**Exercise instructions**
All records below are to be repeated exactly, with the pictures left out.

-- Information follows --

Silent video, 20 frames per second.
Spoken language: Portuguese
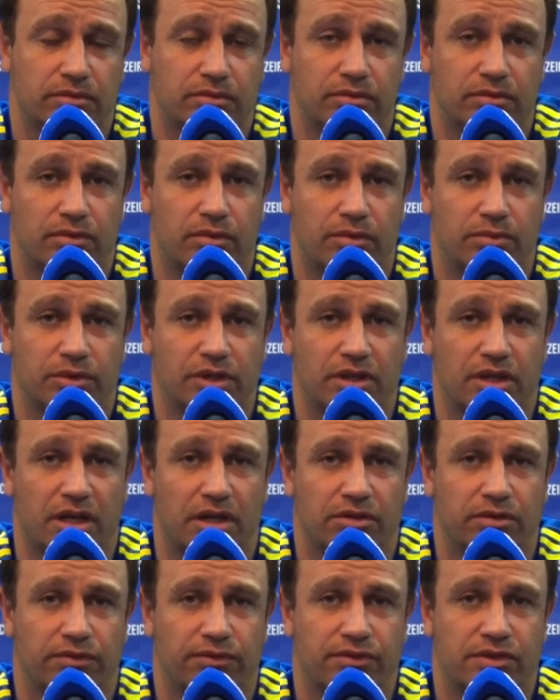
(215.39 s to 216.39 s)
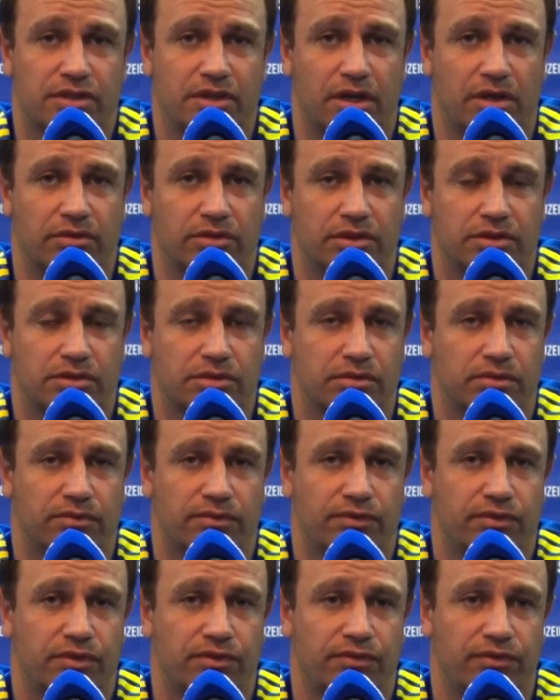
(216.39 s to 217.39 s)
um, comunicado oficial. Isso não
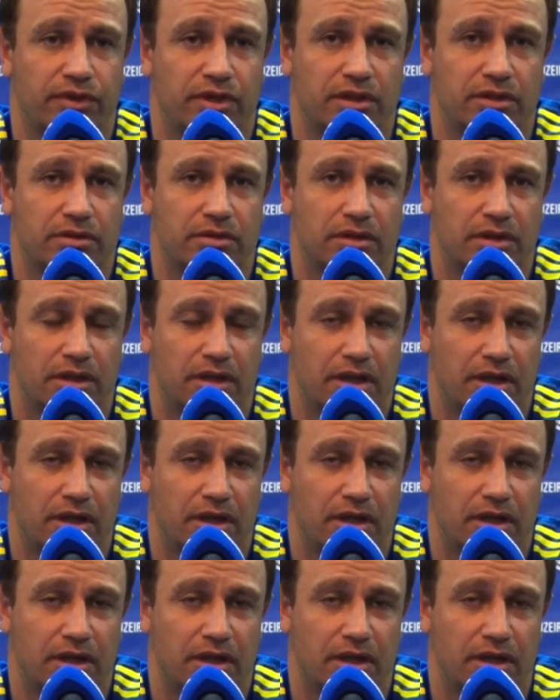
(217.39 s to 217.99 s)
foi feito.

-- Information concluded --

**Exercise output**
Silent video, 20 frames per second.
Spoken language: Portuguese
(215.39 s to 216.39 s)
(216.39 s to 217.39 s)
um, comunicado oficial. Isso não
(217.39 s to 217.99 s)
foi feito.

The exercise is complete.